If homes are built or sold without licences, they cannot be enrolled in the Tarion program, limiting the buyers’ recourse in the event of defaults by the builder.

“The HCRA is taking appropriate action to protect the public and send a clear message to the industry that those who act unlawfully or unethically will be held accountable,” said Ms. Moir.

The principals of Albion – Zamal Hossain and his wife Farida Haque – have already been convicted four times for regulatory offences related to 16 homes built without licences between 2016 and 2022. But in a search warrant application the HCRA filed on Feb. 20 with the Ontario Court of Justice, the agency outlines dozens of other new-build homes Albion is alleged to have sold or constructed. Those allegations have yet to be proven in court.

The warrant is only the second one the relatively new agency has served. It allowed investigators to comb through Albion’s office at 3028 Danforth Ave. in Toronto for any records of contracts and agreements with buyers about the homes, contracts with trades and subtrades, contact information for the new home purchasers and any correspondence between Albion and purchasers about the new homes.

“We got a lot of information from them – a van full of documents,” said Ms. Moir. “We have hundreds of documents to go through,” she said. “This is one of our largest investigations.”

Albion’s business has been to tear down a single detached home, split the lot and then construct two new homes on the old site. The HCRA warrant suggests the majority of the 53 suspected unlicensed homes are lot-splits located mainly in Scarborough. It’s unclear as yet how many homes the company actually completed.

In the past, Tarion extended a licence to build homes to Mr. Hossain and Albion, but limited the number of new homes he was allowed to enroll into its insurance program.
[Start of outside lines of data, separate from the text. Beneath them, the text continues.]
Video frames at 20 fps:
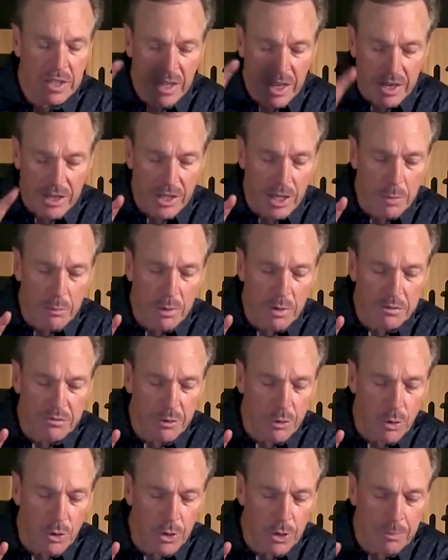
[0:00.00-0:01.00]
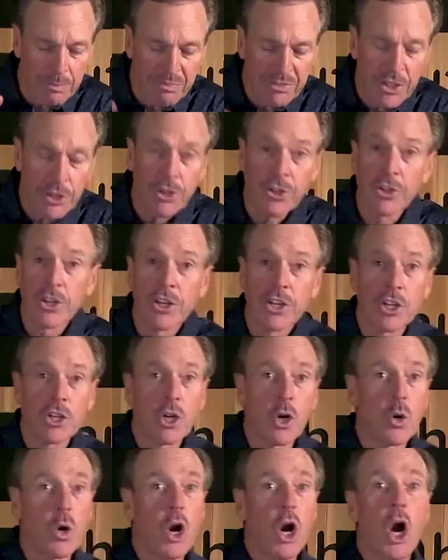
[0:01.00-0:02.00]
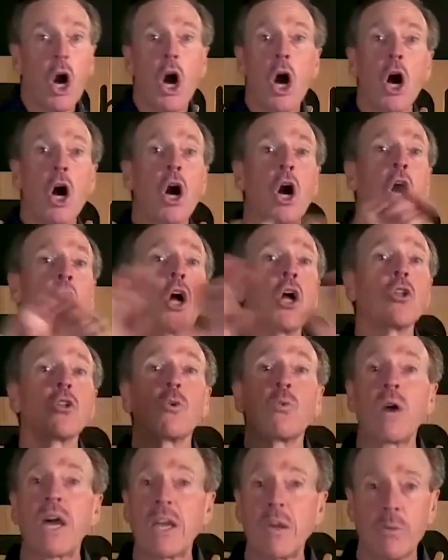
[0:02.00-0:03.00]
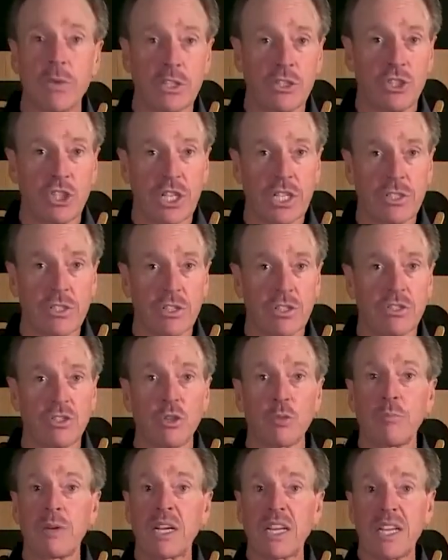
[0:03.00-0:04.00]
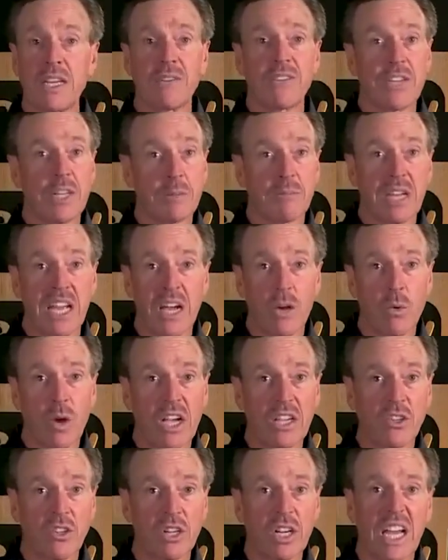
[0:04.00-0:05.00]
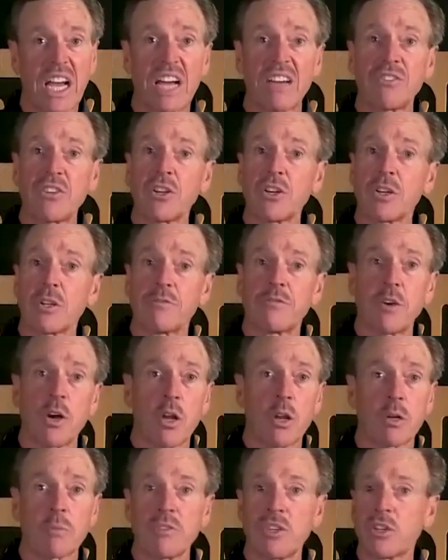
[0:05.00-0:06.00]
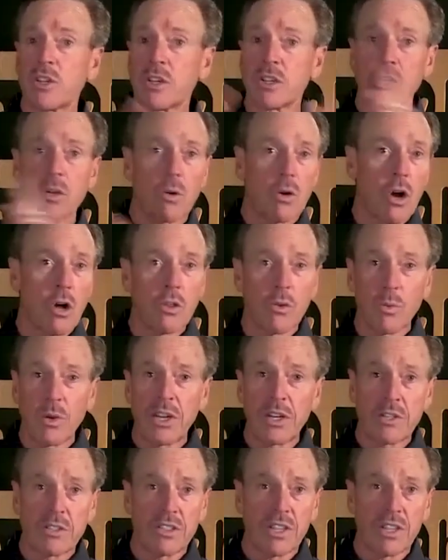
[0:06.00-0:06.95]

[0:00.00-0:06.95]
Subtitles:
And number four, you're going to go all the way with Jesus. You believe in him now while you're alive. You're going to follow him. You're going to go all the way to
The evidence HCRA submitted for the search warrant suggests that the actual number of unlicensed homes built by Albion was several times higher than Mr. Hossain admitted.

Mr. Hossain didn’t respond to requests for comment for this story, but in 2023 he offered this comment to The Globe on his previous convictions: “Yes I broke the law. I did the house without the Tarion [new home warranty]. … I didn’t murder anybody.”

According to Ms. Moir, there’s no clear tally of how many unlicensed builders there are in the province. She notes that it is not illegal to build your own home without a licence. But if you hire a contractor to do it, they must be licensed.

“We’ve seen an 80-per-cent increase in illegal building complaints since last year,” she said. “I don’t think it’s more illegal building, we think it’s more awareness.”

Neil Rodgers, Interim CEO of the Ontario Home Builders Association, said the Albion case puts a spotlight on the need for regulatory fixes to tackle illegal vending where an unlicensed builder takes deposits to build homes they aren’t entitled to sell or build.

“There has to be a pro-active regulatory regime,” said Mr. Rodgers. “There needs to be a system put in place that allows for what I’m going to call early warning tracking, whereby purchasers or their agents or their solicitors could register their agreements of purchase and sale with HCRA or Tarion. If there’s a pattern that’s emerging it gives the regulator an opportunity to intervene much faster.”

Mr. Rodgers likens this requirement on buyers to share details of their agreement of purchase and sale’s with HCRA or another agency as similar to mailing a warranty card for an electronic appliance, and says he’s calling on the province for consultations on changes to the requirements.

Karen Somerville of the consumer lobby group Canadians for Properly Built Homes (CPBH) doesn’t agree the burden should be on consumers to identify unlicensed builders, and points to a different screening where there’s already been pilot programs in the past: construction permitting.

“CPBH proposes that the municipality has the responsibility to notify HCRA given the information available in the building permit application,” Ms. Somerville said. “This would result in government organizations working together using information they already have to identify unlicensed builders.”